Paper : TinyR1-32B-Preview: Boosting Accuracy with Branch-Merge Distillation
Authors : Lin Sun, Guangxiang Zhao, Xiaoqi Jian, Yuhan Wu, Weihong Lin, Yongfu Zhu, Change Jia, Linglin Zhang, Jinzhu Wu, Junfeng Ran, Sai-er Hu, Zihan Jiang, Junting Zhou, Wenrui Liu, Bin Cui, Tong Yang, Xiangzheng Zhang.
Presenter : Yuhan Wu, Beijing University.
Guest of Honor : Yuhan Wu, Beijing University.
Q1 (Host): You mentioned using Arcee Fusion to integrate models, so what made you make this design decision? Have you tried other merging methods, or is it basically based on your experience?
A1: We tried many model merging algorithms, as shown in Figure 2. The scores of the other methods are lower than Arcee’s. However, we only compared them on the GPQA-Diamond benchmark because the science ability is the weakest.
Q2 (Host): What’s the motivation for you to use the branch and merge algorithm? I think intuitively it really makes sense. The method basically allows one model to process capabilities across different tracks. Is your invention, or has this been explored in the machine learning community before?
A2: First, this algorithm was not invented by us; it is an open-source tool. It’s not even a paper, it’s just an open-source repository. A common method in fine-tuning is to use data mixtures that focus on different domains. A different group of people will try to find good data and train a high-scoring model for a specific domain. A common way is that after they find good data, they will mix it and fine-tune it from scratch to train a good mixed model. This process is time-consuming, and we noticed that some algorithms can merge models. I think model merging is not widely acknowledged in the industry. However, we found that model merging performs very well and is fast because you only need four GPU hours to merge the model, while data mixture requires reworking all the data.

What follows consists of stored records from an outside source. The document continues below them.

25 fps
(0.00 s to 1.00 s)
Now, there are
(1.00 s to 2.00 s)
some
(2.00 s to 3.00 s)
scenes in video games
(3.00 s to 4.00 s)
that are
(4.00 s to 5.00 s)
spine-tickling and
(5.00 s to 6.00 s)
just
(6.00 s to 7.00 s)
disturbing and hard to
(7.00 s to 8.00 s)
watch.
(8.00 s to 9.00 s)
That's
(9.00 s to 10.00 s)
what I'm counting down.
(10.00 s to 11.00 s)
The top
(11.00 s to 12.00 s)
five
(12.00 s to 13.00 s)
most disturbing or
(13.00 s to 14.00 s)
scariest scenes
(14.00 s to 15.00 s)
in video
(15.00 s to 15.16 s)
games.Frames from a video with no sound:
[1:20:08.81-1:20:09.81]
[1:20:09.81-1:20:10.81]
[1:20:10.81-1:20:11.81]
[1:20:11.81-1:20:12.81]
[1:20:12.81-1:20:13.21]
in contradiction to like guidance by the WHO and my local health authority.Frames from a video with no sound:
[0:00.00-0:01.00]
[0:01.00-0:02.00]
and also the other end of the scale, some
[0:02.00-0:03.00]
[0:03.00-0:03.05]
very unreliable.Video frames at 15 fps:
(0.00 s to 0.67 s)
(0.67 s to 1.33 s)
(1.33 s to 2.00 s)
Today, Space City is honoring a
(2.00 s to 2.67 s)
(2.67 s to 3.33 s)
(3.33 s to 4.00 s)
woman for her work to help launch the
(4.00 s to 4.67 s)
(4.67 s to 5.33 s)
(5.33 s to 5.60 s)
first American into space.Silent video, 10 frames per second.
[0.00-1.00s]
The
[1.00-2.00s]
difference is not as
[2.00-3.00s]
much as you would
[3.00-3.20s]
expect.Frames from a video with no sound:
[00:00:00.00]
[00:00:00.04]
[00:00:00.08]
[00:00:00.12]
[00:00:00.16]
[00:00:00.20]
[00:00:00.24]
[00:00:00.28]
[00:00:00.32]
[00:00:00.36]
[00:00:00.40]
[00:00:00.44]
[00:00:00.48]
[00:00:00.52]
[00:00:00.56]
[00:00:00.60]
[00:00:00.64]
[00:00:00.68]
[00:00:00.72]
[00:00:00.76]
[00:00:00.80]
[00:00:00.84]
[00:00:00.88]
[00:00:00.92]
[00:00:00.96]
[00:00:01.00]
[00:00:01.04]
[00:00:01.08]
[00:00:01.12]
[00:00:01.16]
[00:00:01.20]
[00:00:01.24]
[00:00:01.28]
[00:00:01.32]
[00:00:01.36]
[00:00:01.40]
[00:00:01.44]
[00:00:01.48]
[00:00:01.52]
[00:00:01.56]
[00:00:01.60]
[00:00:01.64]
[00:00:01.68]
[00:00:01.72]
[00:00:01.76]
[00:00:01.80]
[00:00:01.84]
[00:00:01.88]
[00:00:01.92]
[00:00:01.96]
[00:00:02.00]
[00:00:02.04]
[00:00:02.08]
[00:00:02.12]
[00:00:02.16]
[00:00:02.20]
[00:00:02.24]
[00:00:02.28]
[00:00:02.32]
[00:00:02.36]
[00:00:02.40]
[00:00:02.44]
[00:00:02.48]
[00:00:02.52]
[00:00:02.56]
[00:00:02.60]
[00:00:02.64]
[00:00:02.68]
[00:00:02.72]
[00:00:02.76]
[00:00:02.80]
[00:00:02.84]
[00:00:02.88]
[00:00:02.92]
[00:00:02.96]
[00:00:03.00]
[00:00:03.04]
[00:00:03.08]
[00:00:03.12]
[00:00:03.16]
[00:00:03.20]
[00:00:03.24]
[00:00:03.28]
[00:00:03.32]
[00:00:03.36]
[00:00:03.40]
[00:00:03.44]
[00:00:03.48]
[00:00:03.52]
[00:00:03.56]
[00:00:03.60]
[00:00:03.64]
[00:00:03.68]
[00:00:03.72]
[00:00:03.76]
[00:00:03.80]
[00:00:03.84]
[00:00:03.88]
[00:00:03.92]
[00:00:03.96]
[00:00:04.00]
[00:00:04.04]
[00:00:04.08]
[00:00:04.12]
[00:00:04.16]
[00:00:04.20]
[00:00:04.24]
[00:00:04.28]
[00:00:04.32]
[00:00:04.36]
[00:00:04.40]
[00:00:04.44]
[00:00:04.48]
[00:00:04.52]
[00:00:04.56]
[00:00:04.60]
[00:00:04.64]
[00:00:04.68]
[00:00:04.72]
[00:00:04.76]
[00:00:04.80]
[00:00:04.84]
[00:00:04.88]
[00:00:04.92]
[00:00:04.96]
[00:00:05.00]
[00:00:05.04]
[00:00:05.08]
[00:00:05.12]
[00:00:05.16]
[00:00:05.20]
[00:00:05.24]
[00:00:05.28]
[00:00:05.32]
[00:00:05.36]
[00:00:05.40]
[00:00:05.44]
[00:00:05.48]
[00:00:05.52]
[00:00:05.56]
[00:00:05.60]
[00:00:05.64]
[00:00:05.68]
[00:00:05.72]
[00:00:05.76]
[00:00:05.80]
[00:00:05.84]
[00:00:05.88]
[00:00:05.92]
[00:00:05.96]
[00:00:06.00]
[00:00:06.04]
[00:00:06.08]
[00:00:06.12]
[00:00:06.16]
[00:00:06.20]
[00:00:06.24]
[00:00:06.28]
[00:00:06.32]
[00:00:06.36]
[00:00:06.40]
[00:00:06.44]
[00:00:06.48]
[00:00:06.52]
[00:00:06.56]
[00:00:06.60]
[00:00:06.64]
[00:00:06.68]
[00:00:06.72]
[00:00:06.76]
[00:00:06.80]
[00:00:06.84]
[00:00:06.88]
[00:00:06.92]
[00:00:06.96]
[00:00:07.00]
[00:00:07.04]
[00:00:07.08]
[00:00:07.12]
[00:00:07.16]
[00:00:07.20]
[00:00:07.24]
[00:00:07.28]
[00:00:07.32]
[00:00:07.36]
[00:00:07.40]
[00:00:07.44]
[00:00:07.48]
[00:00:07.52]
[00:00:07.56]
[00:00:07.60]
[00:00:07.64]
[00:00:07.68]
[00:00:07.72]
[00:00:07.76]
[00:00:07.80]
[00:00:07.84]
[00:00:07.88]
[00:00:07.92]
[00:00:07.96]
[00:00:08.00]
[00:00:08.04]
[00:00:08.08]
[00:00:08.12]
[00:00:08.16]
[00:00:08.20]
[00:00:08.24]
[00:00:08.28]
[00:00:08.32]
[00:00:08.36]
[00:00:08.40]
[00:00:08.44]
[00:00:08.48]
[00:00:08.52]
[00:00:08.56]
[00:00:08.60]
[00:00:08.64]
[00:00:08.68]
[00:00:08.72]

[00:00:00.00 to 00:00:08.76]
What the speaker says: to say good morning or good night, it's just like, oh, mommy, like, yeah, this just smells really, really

Q3 (Host): You mentioned that the industry doesn’t use model merging much, so there must be a reason for that. We can clearly observe that model merging consumes much fewer hours than data mixture. What is the key reason why the industry hasn’t thought about using model merging?
A3: I think there are two reasons. First, in the industry, the final model needs to solve problems across many domains, not just three. Here we focus on three benchmarks, but the industry focuses on ten to twenty benchmarks. We can merge two models, but we don’t know how the final model will perform if we merge ten different models. The second reason is the gap between model merging and data mixture. Model merging requires more time from model developers to conduct experiments. However, large companies care more about developers’ time than GPU hours.
Q4 (Audience): Was there an “Aha moment” during the model merging process? If so, which domain’s data had the greatest impact on it?
A4: The most interesting moment was when we found that after March, the three models’ test scores rose from 73 to 78, which was beyond our expectations. We used to expect that the score would be higher than seventy.
Q5 (Host): Which domains’ data had the greatest impact on the final performance of your merged models?
A5: It’s hard to compare, but we found that if you train on math data, the coding score and science score also improve. The same is true for coding and science data.
Q6 (Host): Is it always the case that the merged model has better performance, or is it not always the case?
A6: It’s not always the case. I think it’s an open question.